Blue-Grey Island
Paula Burns
Blue-Grey Island
Paula Burns
How do you enter a world that is stripped of language?
This is Mannie’s dilemma as she enters Ward B on a hot July’s day, to visit her husband Ralph.
Ralph, an eminent cosmologist, and talented artist, is in the later stages of dementia. The story reflects back to the beginnings of Ralph’s illness and gradually draws the reader into his confused inner world. This world is fleshed out by fragmented memories of his childhood, his troubled relationship with his father, and a life-long quest to bring science and spirituality into harmony.
Blue-Grey Island has been described as delicately written, full of energy and ideas.
The novel explores the theme of what constitutes personal identity and offers a way into understanding dementia. It is primarily a story about human relationships - told through the history of Ralph’s family, which has been shrouded in mystery.
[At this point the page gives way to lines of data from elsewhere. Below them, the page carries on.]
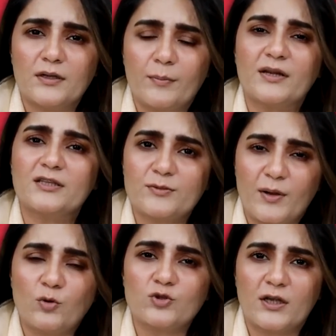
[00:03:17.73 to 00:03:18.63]
नबरत
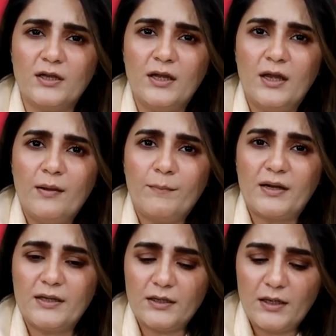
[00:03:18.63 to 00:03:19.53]
आजमा हो जाए
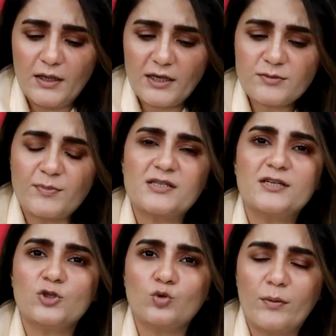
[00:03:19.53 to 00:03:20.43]
पहले इस
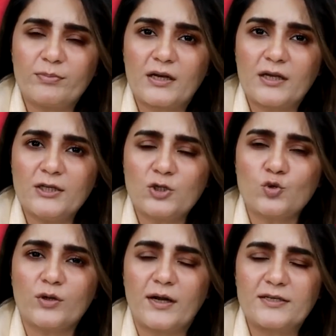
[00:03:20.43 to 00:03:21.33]
मसले से तो आप निकलें ये
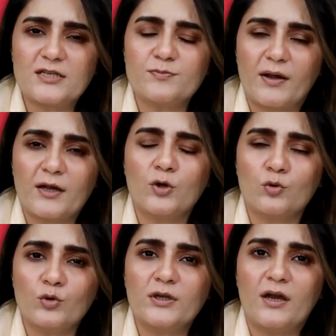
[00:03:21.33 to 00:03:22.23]
जो क्राइसिस बारह
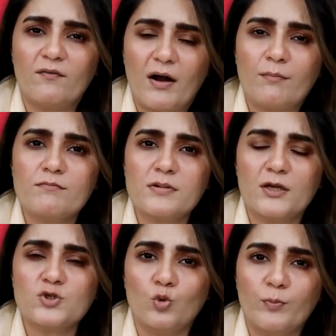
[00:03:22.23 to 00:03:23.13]
करोड़ की आवाम
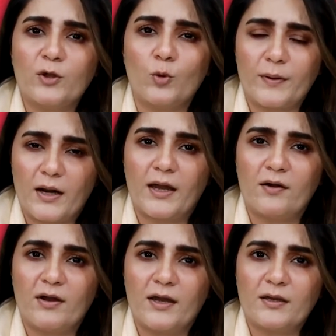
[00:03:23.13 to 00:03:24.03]
के सूबे के ऊपर आया
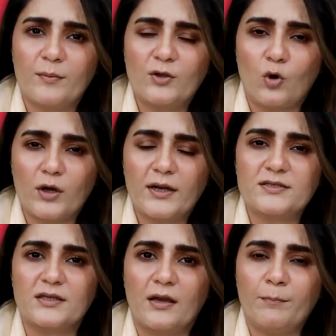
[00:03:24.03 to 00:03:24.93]
हुआ है कि भाई कौन
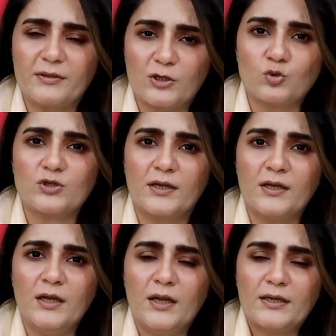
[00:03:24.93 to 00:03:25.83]
ऐसी हैं पता तो
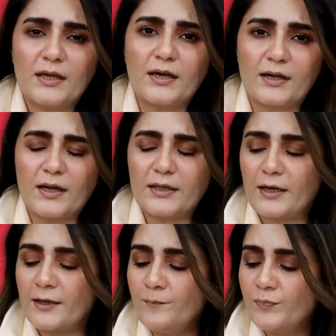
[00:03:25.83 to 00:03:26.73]
चले कि करना
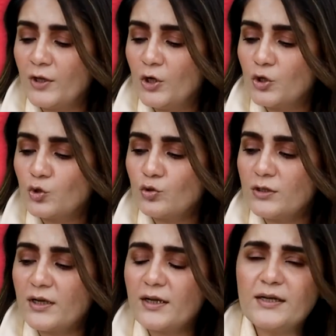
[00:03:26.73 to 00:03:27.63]
क्या है तो
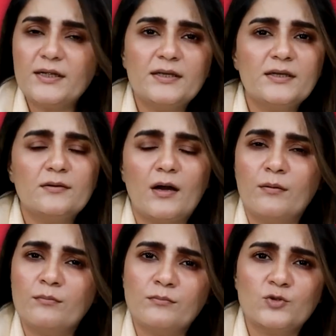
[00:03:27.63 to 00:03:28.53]
उन्होंने कहा कि नहीं नहीं
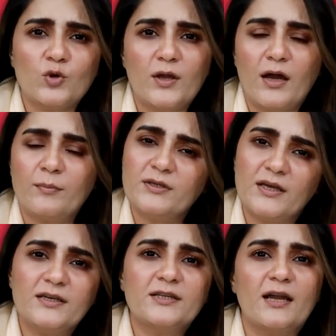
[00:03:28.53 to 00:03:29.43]
हम जो है अभी
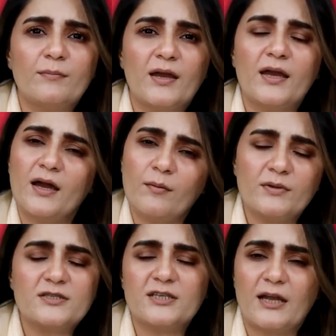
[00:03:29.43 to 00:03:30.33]
यही टाइम है
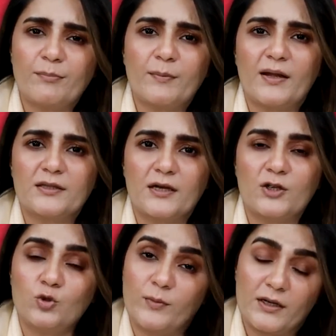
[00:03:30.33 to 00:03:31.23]
हम इसी टाइम पर बात
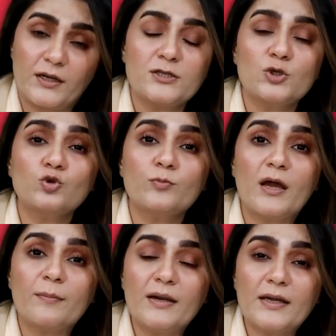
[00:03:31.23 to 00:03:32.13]
करेंगे तो मैंने कहा इसी को तो
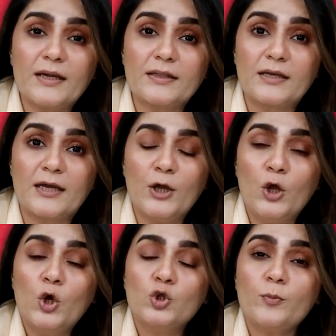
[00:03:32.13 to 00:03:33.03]
ब्लैकमेलिंग कहते हैं
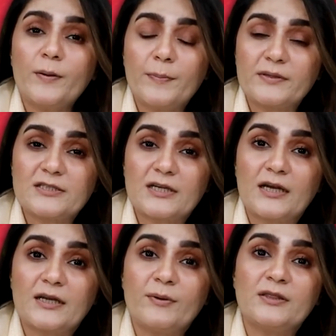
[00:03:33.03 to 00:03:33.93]
तो फिर पता
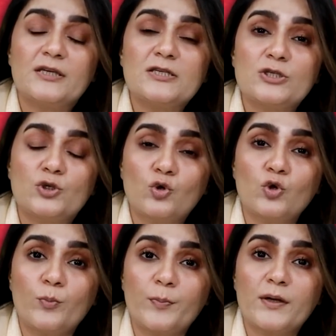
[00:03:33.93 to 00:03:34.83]
चला कि भाई तीस सीटों
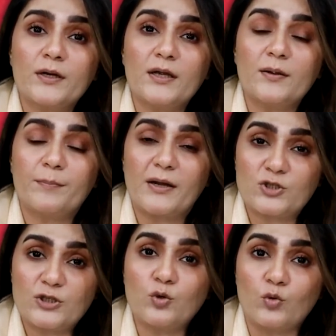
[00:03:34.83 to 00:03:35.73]
के ऊपर
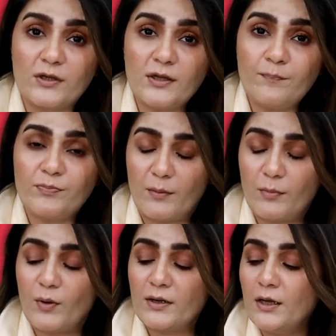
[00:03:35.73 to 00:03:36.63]
बातचीत हो रही है
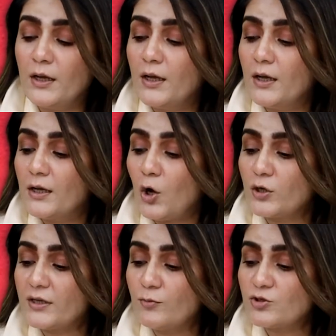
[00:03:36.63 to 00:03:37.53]
नंबर वन
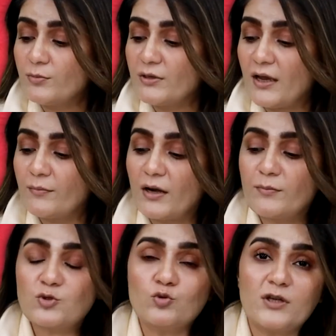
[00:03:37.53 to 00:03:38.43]
और ये मुझे मियाँ
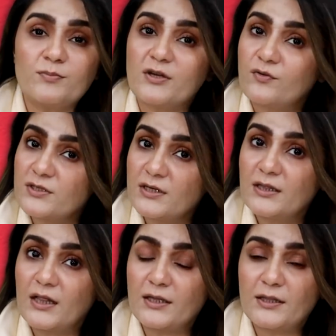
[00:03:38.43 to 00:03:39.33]
इमरान मसूद साहब सेक्रेटरी
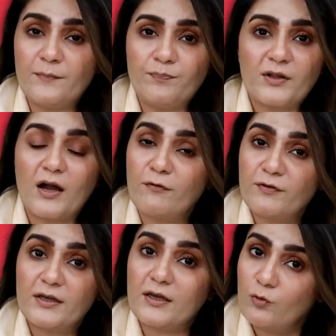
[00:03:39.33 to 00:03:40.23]
इतलात हैं
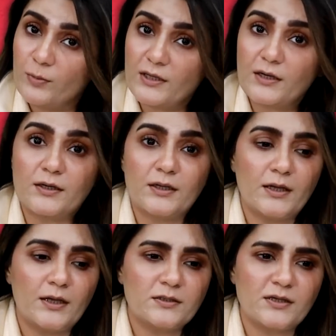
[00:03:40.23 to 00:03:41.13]
काफ लीग के वो बता करके
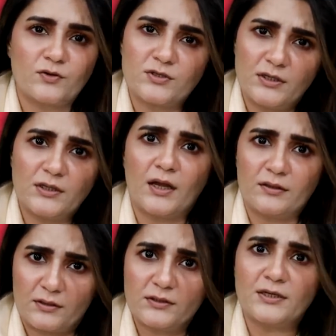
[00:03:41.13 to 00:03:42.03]
गए हैं सेक्रेटरी
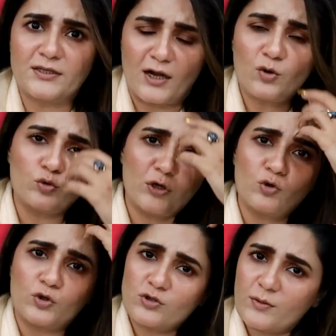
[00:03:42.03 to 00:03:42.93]
इतलात में ठीक ठाक उदा
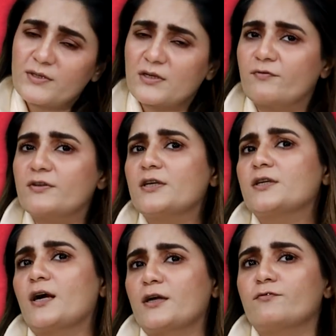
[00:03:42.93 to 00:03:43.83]
होता है उसके पास काफ़ी ठीक
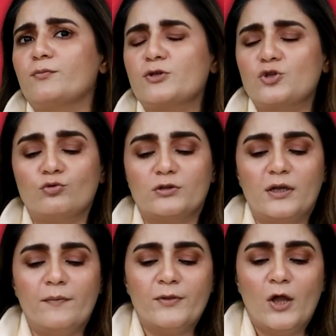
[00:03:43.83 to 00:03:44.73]
ठाक इन्फॉर्मेशन
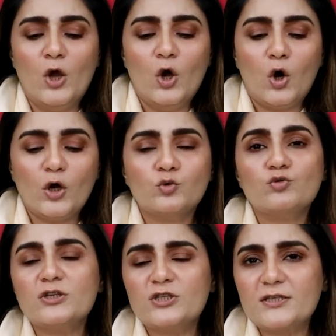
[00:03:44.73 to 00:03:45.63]
होती है और
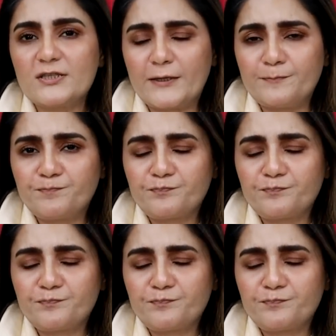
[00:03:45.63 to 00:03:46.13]
दूसरी चीज़ ये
It is also a novel of ideas that raises questions concerning the conflict between faith and rational knowledge, the role of the artistic imagination in the survival of a troubled mind, and how we might find a way to communicate with another’s confusion.
The past impacts on the present, and the presence of memory, in all of its subtle and more obvious forms, is woven within a tapestry of events that begin in Paris 1886, and lead up to the present day. As such, this is both an historical novel and a story particularly resonant of our time.